## [About this task]
Write the data out again exactly, with every picture removed.

## [Dataset entries]
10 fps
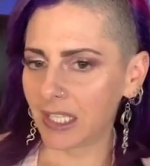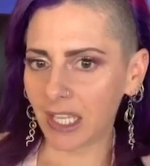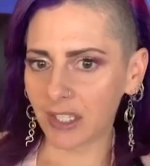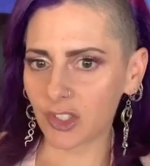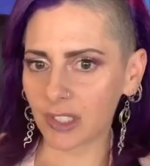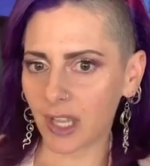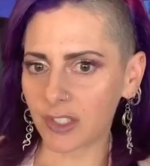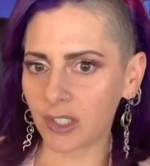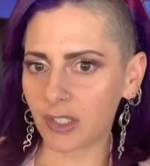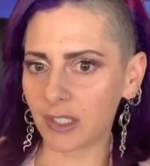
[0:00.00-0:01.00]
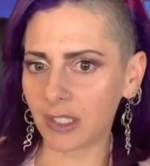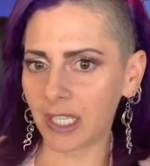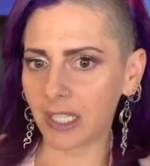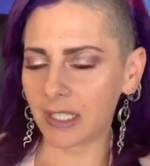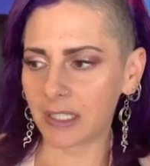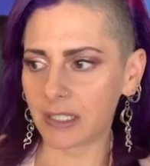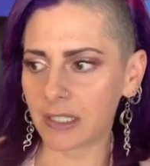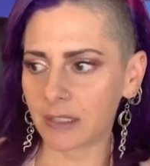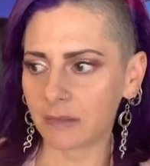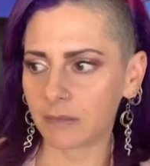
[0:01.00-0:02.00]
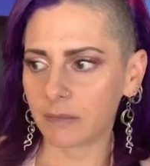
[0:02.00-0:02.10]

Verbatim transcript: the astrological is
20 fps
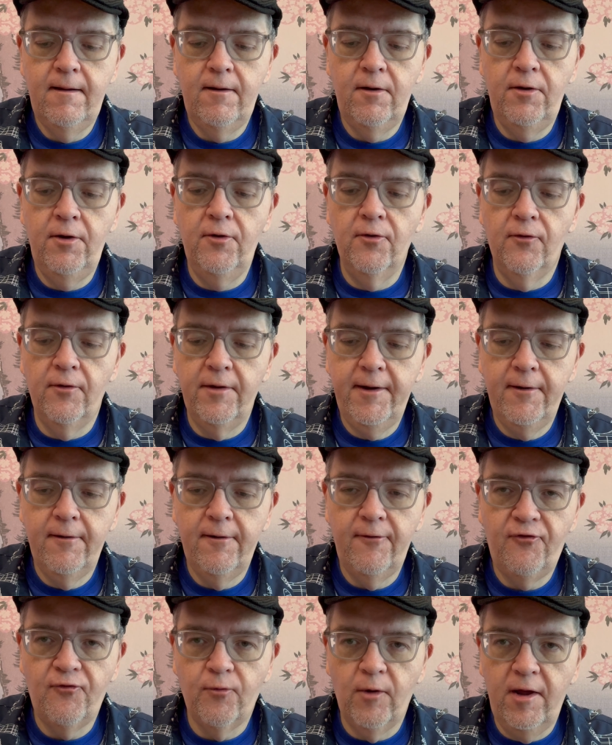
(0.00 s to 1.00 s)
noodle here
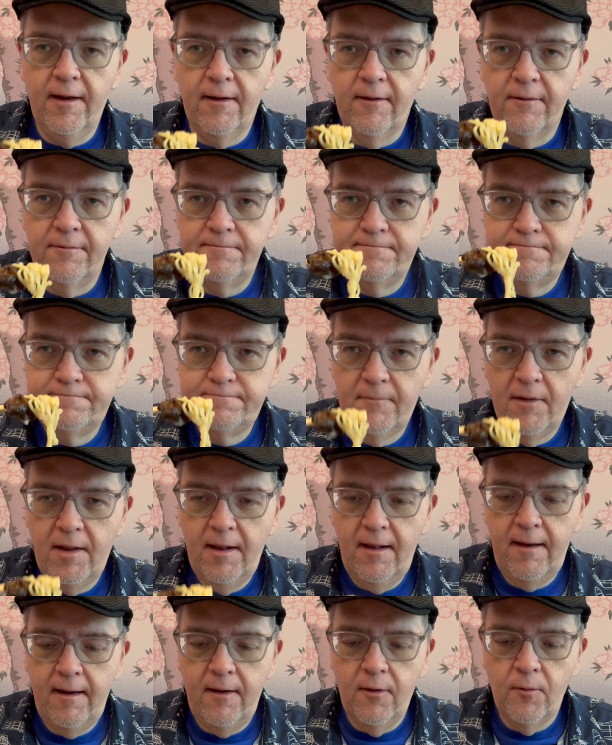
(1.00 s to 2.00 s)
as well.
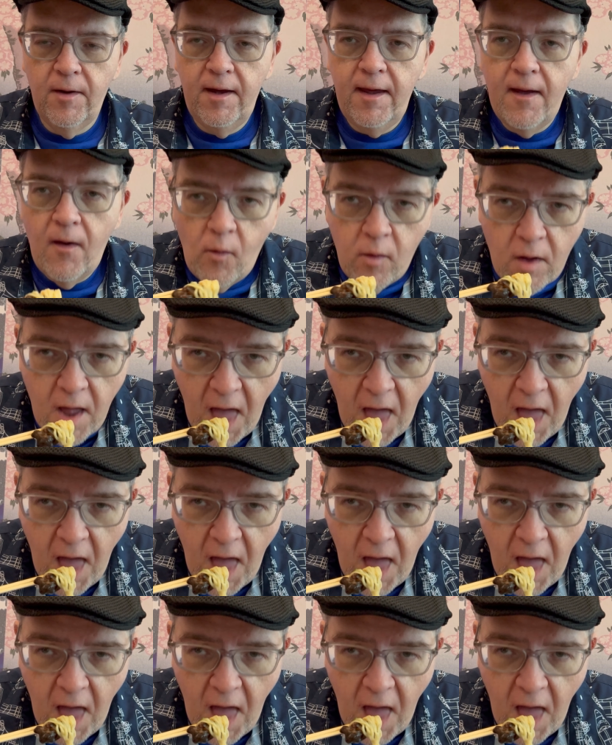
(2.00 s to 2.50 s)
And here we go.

## [Answer space]
10 fps
[0:00.00-0:01.00]
[0:01.00-0:02.00]
[0:02.00-0:02.10]

Verbatim transcript: the astrological is
20 fps
(0.00 s to 1.00 s)
noodle here
(1.00 s to 2.00 s)
as well.
(2.00 s to 2.50 s)
And here we go.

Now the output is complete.